L'enfant à la balustrade
VIII
Il nous dit, plus tard, qu'il avait remarqué au valet de chambre un air goguenard; était-ce bien exact? Toujours est-il qu'il n'y eut rien d'insolite dans la façon dont monsieur et madame Plancoulaine nous accueillirent. Madame Plancoulaine m'embrassa avec plus de chaleur que je n'en eusse demandé. M. Plancoulaine avait le visage cramoisi, ce qui lui était assez ordinaire, surtout après les repas, et il venait de déjeuner avec le curé de la Ville-aux-Dames, fort buveur et mangeur, qui avait plus de couleur encore que son hôte. Nous trouvâmes aussi un musicien de Paris que l'on disait célèbre, qui venait passer six semaines chaque été, et que l'on appelait M. Théodore.

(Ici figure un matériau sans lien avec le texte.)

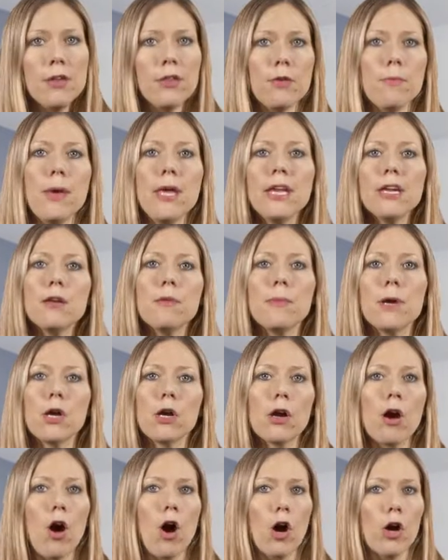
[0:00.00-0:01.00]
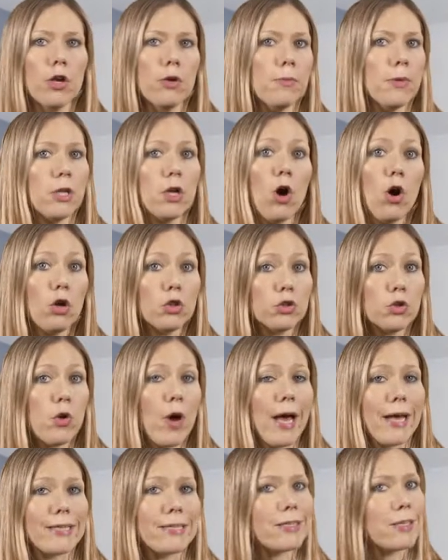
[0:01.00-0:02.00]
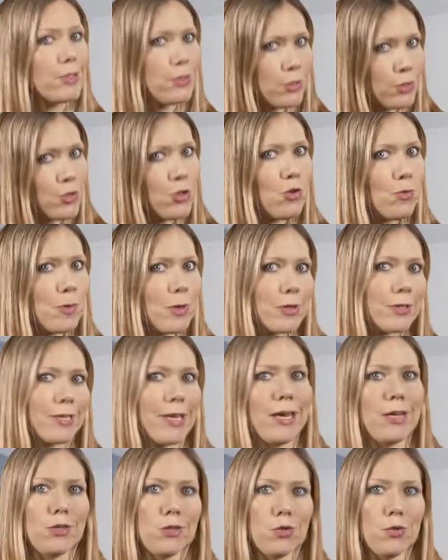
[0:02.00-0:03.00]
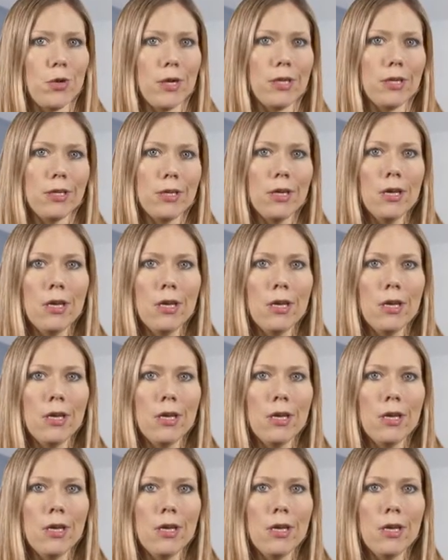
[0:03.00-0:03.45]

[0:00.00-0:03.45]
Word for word: the Made in America argument also has a consumer side to it.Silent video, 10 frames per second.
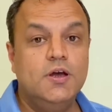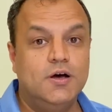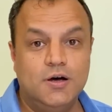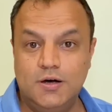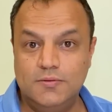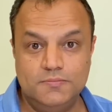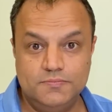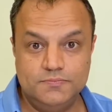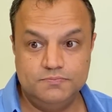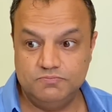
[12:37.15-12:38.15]

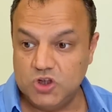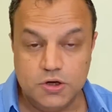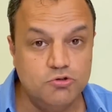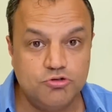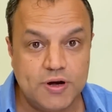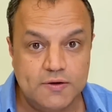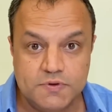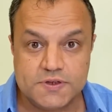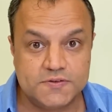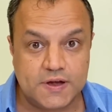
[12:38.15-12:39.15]
the new trend
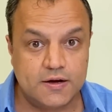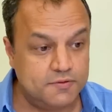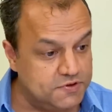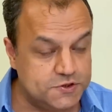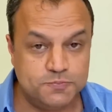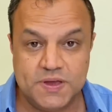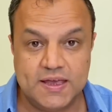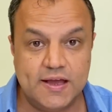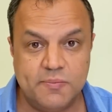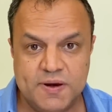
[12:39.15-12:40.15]
which has started, which is picking up.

Le neveu Moche, celui pour qui M. Plancoulaine convoitait la maison Colivaut, avait aussi déjeuné là. C'était un homme veuf, grisonnant, quelconque, vivant à l'ombre de son puissant oncle, comme un jeune homme en tutelle; il était flanqué de deux filles sans agrément, que l'on continuait d'appeler «les fillettes» depuis plus de vingt ans.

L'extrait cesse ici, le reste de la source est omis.